Compile Android kernel from the source

I confirmed the following procedure only on my linux host (FC8). Sorry for Windows and Mac users.

1. Get toolchains from CodeSourcery (Choose ARM GNU/Linux and IA32 GNU/Linux).

2. Get kernl source code from here.

3. Deploy toolcains and kernel source and enter in the kernel source tree.

$ mkdir -p android
$ cd android
$ tar xjvf ../arm-2007q3-51-arm-none-linux-gnueabi-i686-pc-linux-gnu.tar.bz2
$ tar xzvf ../linux-2.6.23-android-m3-rc20.tar.gz
$ cd kernel


4. Get the config.gz from the running emulator by the following way.

$ adb pull /proc/config.gz .

5. Decommpress the config.gz and rename it as .config

$ gunzip config.gz
$ mv config .config

6. Specify CROSS_COMPILE in the Makefile.

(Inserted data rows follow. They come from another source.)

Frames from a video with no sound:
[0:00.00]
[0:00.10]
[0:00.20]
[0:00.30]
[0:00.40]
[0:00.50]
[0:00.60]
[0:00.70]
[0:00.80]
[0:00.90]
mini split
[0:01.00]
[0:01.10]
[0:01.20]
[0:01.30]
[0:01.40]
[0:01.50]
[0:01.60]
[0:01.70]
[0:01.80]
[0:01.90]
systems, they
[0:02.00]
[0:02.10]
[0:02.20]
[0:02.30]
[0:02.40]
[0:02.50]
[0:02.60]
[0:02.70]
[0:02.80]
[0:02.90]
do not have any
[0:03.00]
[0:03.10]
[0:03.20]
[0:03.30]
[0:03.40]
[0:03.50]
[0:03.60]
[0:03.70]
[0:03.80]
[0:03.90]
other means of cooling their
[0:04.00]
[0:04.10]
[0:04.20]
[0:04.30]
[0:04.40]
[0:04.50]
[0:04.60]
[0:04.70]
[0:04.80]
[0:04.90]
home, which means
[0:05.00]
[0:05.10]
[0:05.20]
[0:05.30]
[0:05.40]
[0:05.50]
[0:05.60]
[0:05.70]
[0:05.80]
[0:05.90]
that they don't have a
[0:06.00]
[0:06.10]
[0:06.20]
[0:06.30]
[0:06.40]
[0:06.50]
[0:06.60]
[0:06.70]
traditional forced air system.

CROSS_COMPILE=../arm-2007q3/bin/arm-none-linux-gnueabi-

7. Comment out LDFLAGS_BUILD_ID[*1] in the same Makefile.

#LDFLAGS_BUILD_ID = $(patsubst -Wl$(comma)%,%,\
$(call ld-option, -Wl$(comma)--build-id,))

8. Make the kernel

$ make

9. Check zImage is created and the size is nearly same as the kernel-qemu in the Andorid SDK.

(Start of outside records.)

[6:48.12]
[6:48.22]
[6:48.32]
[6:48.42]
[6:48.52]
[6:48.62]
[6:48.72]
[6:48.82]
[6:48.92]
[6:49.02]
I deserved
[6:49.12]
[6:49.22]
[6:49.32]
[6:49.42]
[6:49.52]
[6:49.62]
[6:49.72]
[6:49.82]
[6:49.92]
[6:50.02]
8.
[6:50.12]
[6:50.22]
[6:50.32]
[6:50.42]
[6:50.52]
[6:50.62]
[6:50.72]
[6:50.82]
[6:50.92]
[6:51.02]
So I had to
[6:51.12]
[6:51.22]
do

$ ls -l arch/arm/boot/zImage
-rwxrwxr-x 1 motz motz 1234712 2007-12-01 18:06 arch/arm/boot/zImage
$ ls -l $SDK/tools/lib/images/kernel-qemu
-rwxrwxr-x 1 motz motz 1245836 2007-11-12 5:59 ...sdk/tools/lib/images/kernel-qemu

10. Run emulator with the created kernel.

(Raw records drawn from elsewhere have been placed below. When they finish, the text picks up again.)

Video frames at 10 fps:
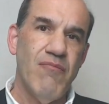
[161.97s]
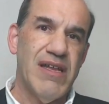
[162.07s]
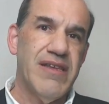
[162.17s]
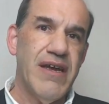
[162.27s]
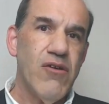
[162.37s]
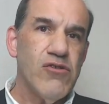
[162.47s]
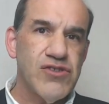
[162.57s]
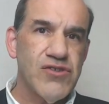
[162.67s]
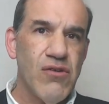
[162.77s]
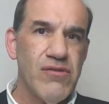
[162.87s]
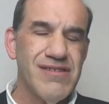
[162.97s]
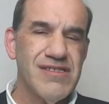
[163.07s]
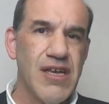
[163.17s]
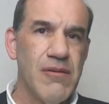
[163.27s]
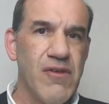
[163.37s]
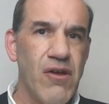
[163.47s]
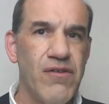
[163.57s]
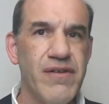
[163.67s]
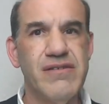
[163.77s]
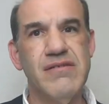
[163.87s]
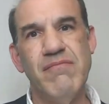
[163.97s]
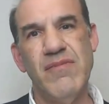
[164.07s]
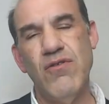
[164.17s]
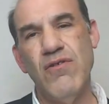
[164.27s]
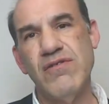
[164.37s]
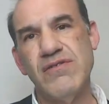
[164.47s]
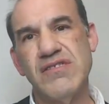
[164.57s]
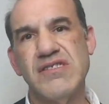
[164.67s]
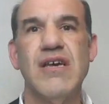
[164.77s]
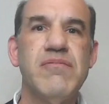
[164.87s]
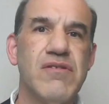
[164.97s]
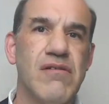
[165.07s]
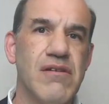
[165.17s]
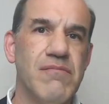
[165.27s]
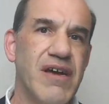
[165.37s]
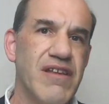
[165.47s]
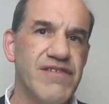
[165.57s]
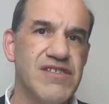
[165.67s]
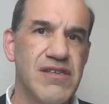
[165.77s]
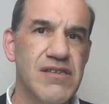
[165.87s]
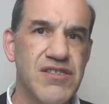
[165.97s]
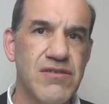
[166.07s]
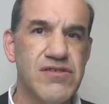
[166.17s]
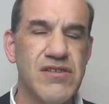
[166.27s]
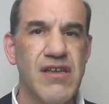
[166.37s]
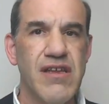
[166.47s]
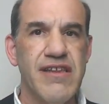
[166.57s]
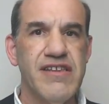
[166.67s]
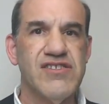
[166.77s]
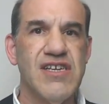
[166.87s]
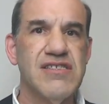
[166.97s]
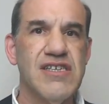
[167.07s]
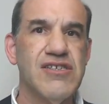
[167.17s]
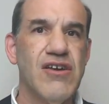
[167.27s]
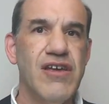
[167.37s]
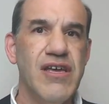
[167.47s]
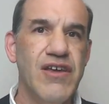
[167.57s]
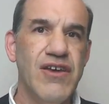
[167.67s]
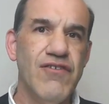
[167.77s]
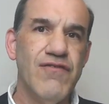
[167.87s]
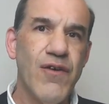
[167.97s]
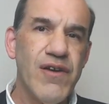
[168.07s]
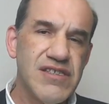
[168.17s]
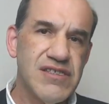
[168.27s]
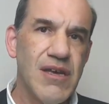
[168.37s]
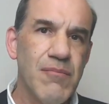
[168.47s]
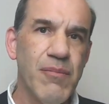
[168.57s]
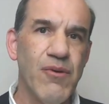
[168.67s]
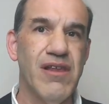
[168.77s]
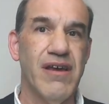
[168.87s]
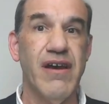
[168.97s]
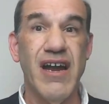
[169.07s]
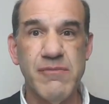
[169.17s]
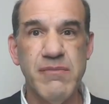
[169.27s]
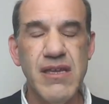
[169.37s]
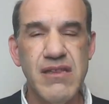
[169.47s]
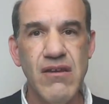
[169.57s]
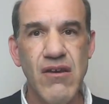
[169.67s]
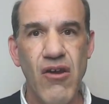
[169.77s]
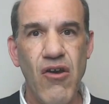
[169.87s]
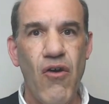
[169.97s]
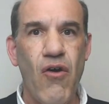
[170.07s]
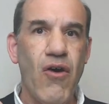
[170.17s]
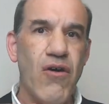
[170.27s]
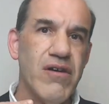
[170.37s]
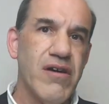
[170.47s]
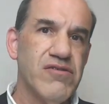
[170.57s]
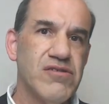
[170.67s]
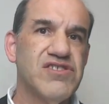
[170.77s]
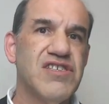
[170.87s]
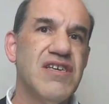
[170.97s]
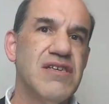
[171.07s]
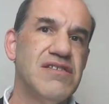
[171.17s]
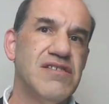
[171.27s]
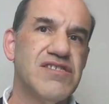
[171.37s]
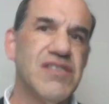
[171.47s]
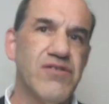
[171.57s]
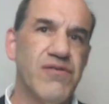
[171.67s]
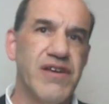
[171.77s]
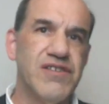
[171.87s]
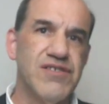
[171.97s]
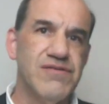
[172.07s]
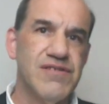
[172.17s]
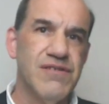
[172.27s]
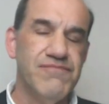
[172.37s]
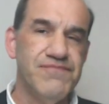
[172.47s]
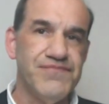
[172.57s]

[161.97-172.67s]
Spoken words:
But there are also some other more subtle manifestations, such as, for example, heartbeat or oxygen saturations.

$ emulator -kernel arch/arm/boot/zImage





[*1]: The LDFLAGS_BUILD_ID enables --build-id option of ld if available. The --build-id option is relatively new. The current emulator does not seem to support the kernel linked with this option. See here if you are interested in the detail of this option.